**Records shown:**

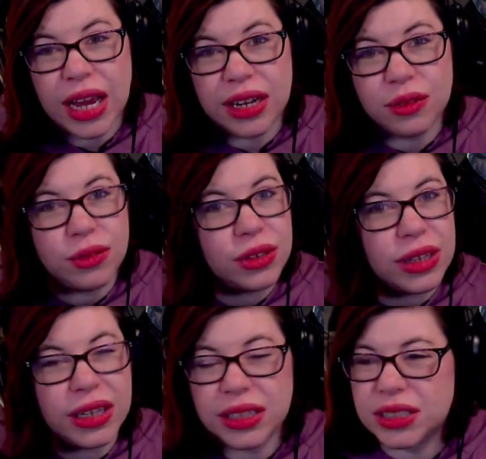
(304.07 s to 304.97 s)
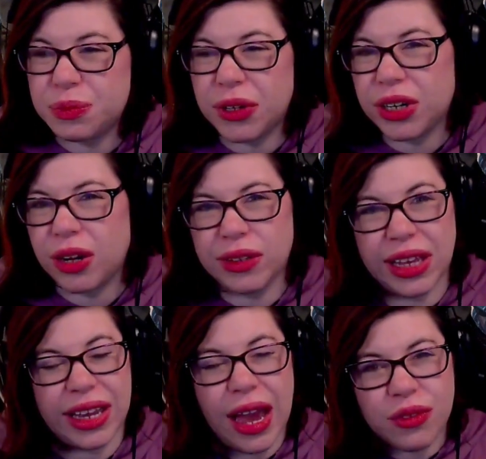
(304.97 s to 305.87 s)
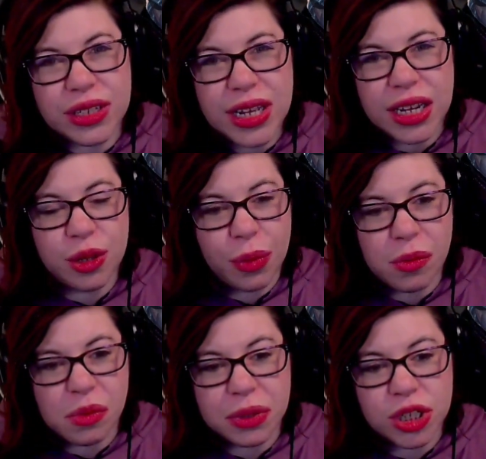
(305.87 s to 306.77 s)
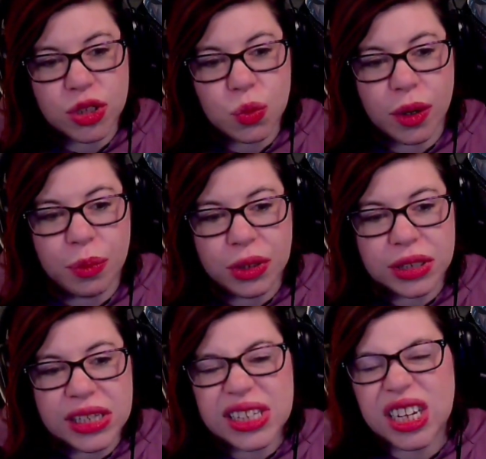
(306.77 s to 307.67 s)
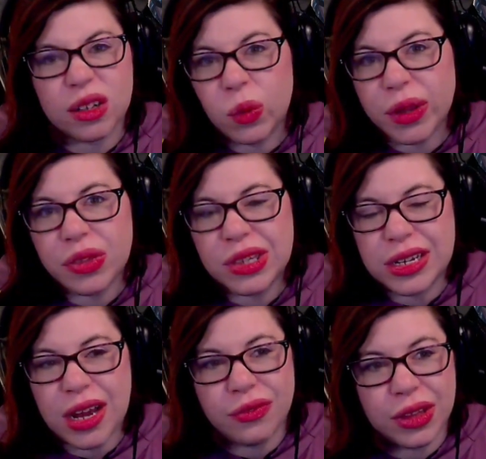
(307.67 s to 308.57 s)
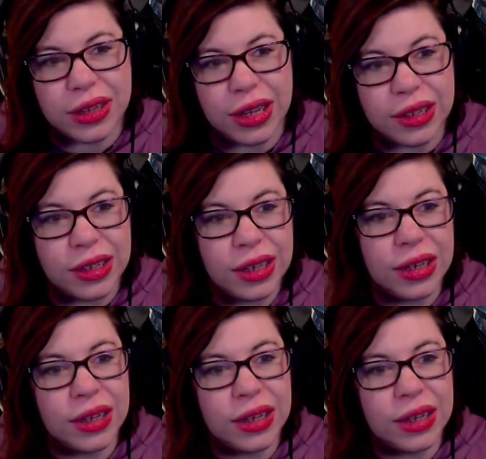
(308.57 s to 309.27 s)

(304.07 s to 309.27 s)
I don't think it's going to go in like every deck. You probably just want to put this in with stuff that, like,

**Problem to solve:** Drop the pictures, then write out only the lines running from the one containing "(307.67 s to 308.57 s)" through the last line above, both included, exactly.

**Response to the exercise:**
(307.67 s to 308.57 s)
(308.57 s to 309.27 s)

(304.07 s to 309.27 s)
I don't think it's going to go in like every deck. You probably just want to put this in with stuff that, like,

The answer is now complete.